For all that note of positivity, perennial problems have continued to dog the DP World Tour in 2022. Apart from the early events in the Middle East and the Scottish Open immediately before the Open Championship, the circuit has endured the usual lengthy periods of fields best described as mediocre. Take the run of events between the Open and next week. Six of the seven have been completed so far, the winners ranked 329th, 341st, 304th, 211th, 275th and 131st in the world. Mediocre might actually be kind, a fact surely not lost on prospective sponsors.

“The fields have been really poor since the Open,” Law said. “We have too many events. That’s the basic problem. We had an incredible venue in Hillside for the Cazoo Classic the week after the Open. But only 138 played. The tour couldn’t fill the field. The same was true a week later when the Hero Open was at Fairmont, then again for the Cazoo Open at Celtic Manor. All three events are owned by the tour. Why not turn them into one and get a great field and great coverage? We actually dilute our product by having 40 events on TV every year.
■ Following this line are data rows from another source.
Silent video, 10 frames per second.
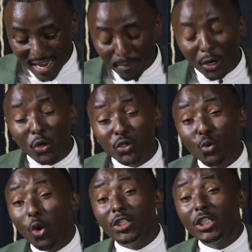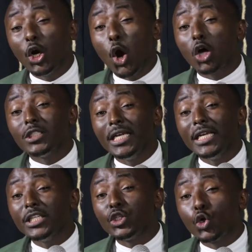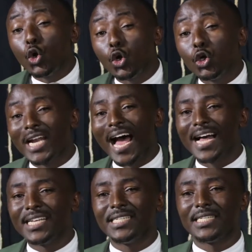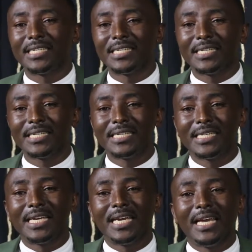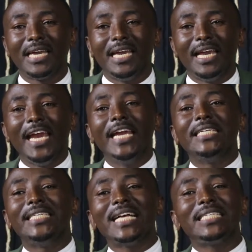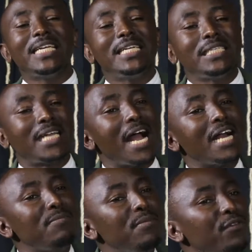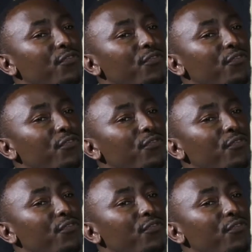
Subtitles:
Because what godly sorrow does, it doesn't turn me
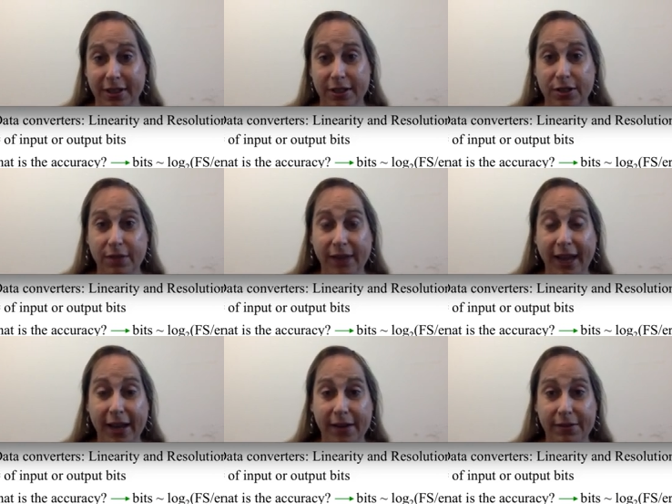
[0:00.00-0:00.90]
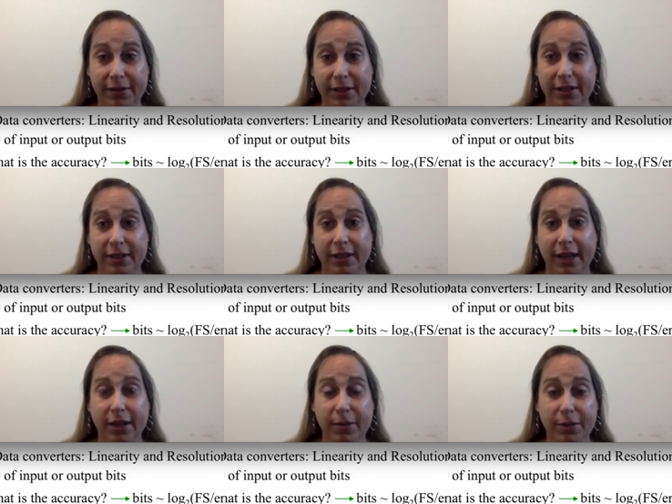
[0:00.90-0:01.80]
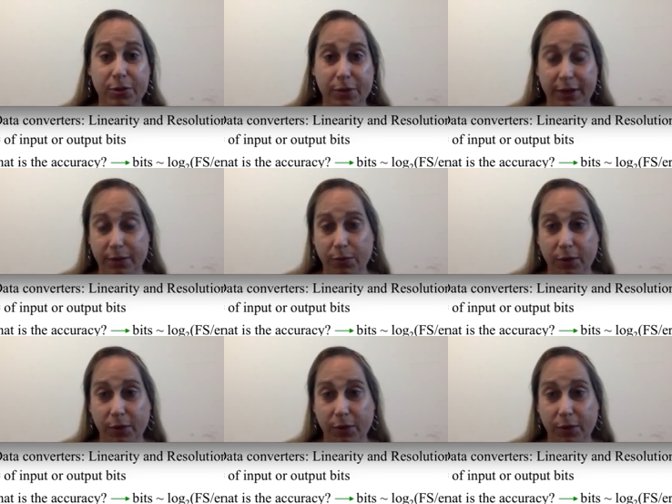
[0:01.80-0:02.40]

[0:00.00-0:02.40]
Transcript: So if I have, I go between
We want people to miss golf for a week.

“At Hillside we played third-fiddle to the Senior Open and the Women’s Scottish Open. So we had an 8 p.m. finish time on Sunday. It would have been better for us to just not have an event that week. I know we’ll have fewer events in 2024. If we have $150 million to play with, why not host 30 events with $5 million on offer every week? That would be a really attractive proposition for a lot of players. You might even get guys with PGA Tour cards playing a few.”

All of which is—possibly—for the future. More immediately, the DP World Tour has questions to answer. Which is what Pelley will be doing Tuesday during a players meeting at Wentworth. It promises to be a lively affair.